[SUPPLIED MATERIAL Boundary: Start]

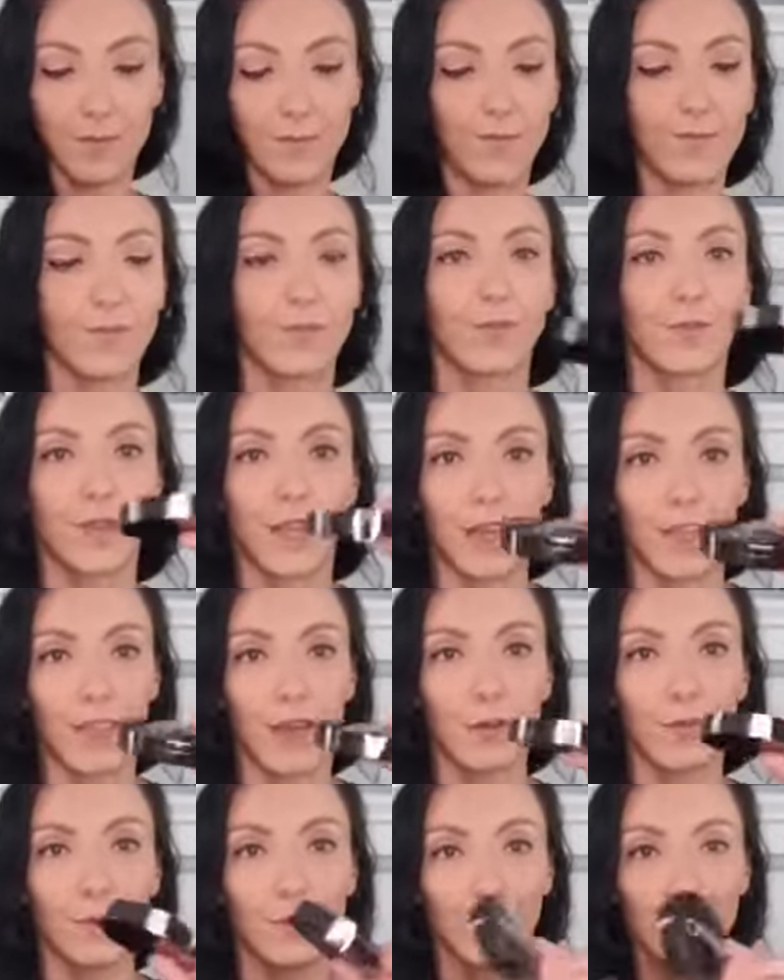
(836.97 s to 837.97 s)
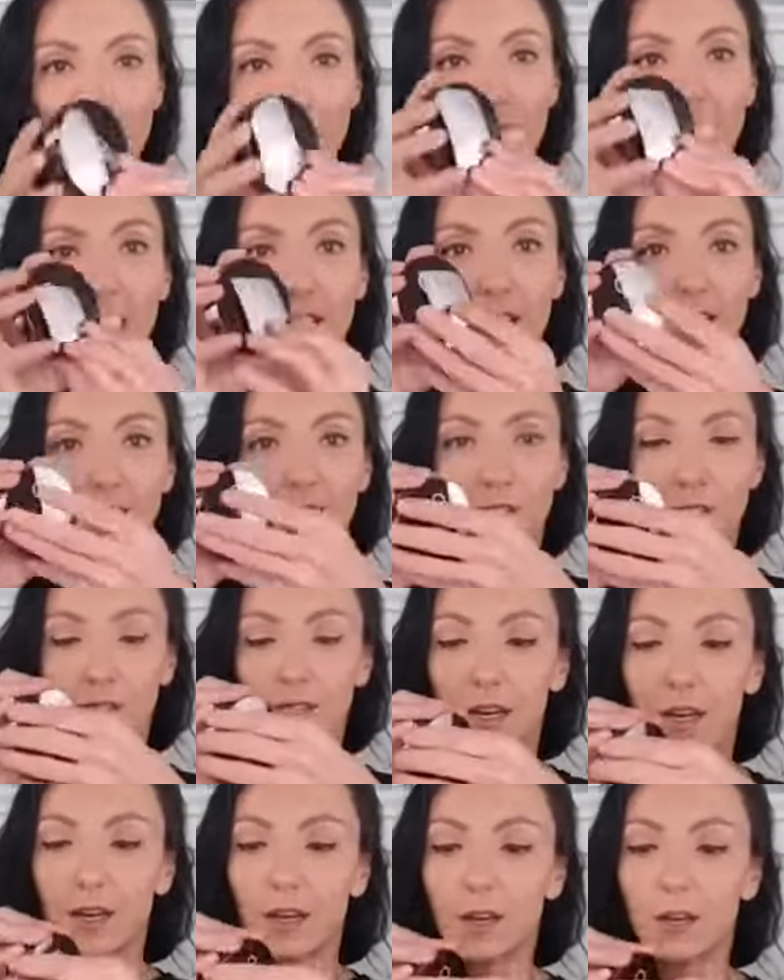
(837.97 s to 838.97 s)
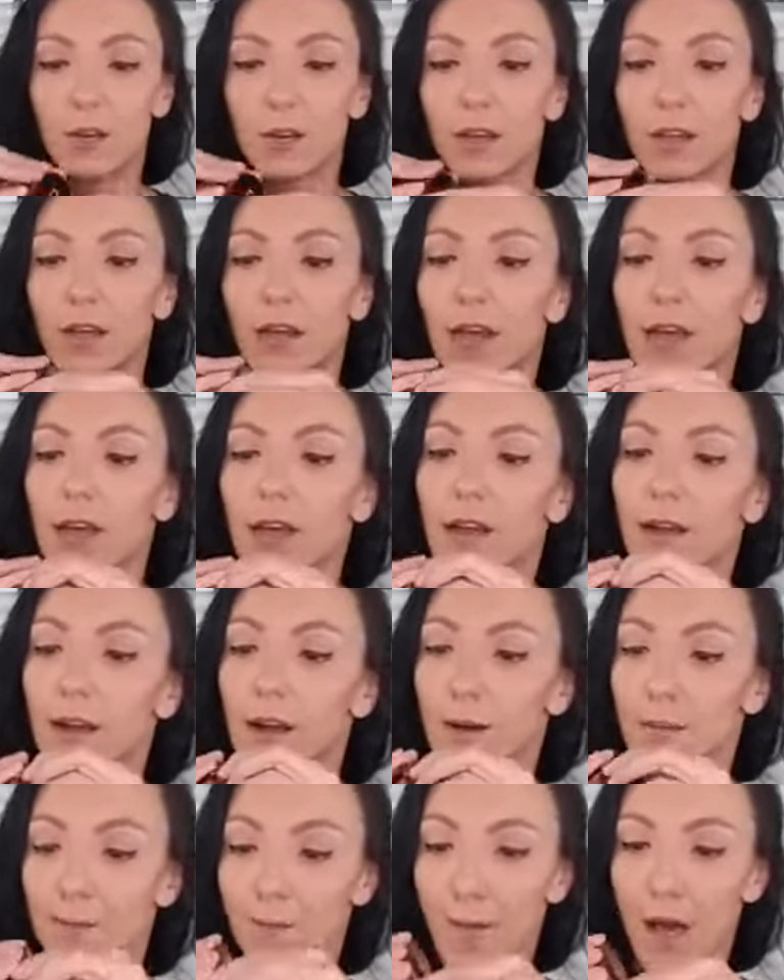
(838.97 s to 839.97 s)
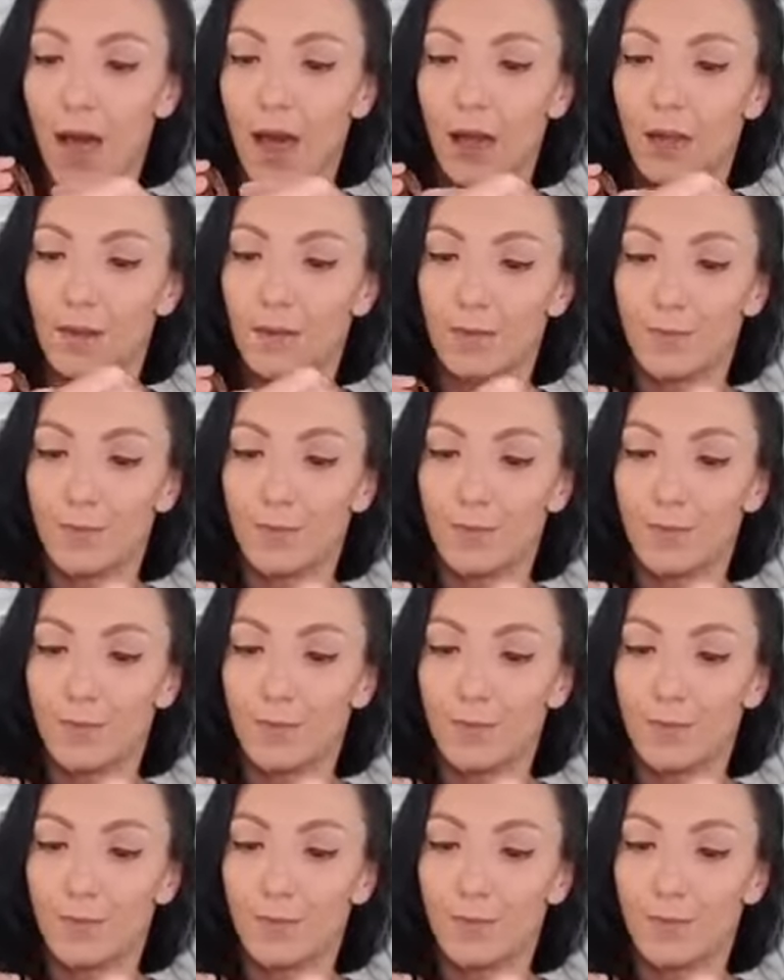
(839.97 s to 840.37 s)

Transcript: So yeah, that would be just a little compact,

[SUPPLIED MATERIAL Boundary: End]

#### WHAT THE EXERCISE ASKS:
Output the data exactly as it is, with the pictures dropped.

#### THE ANSWER:
(836.97 s to 837.97 s)
(837.97 s to 838.97 s)
(838.97 s to 839.97 s)
(839.97 s to 840.37 s)

Transcript: So yeah, that would be just a little compact,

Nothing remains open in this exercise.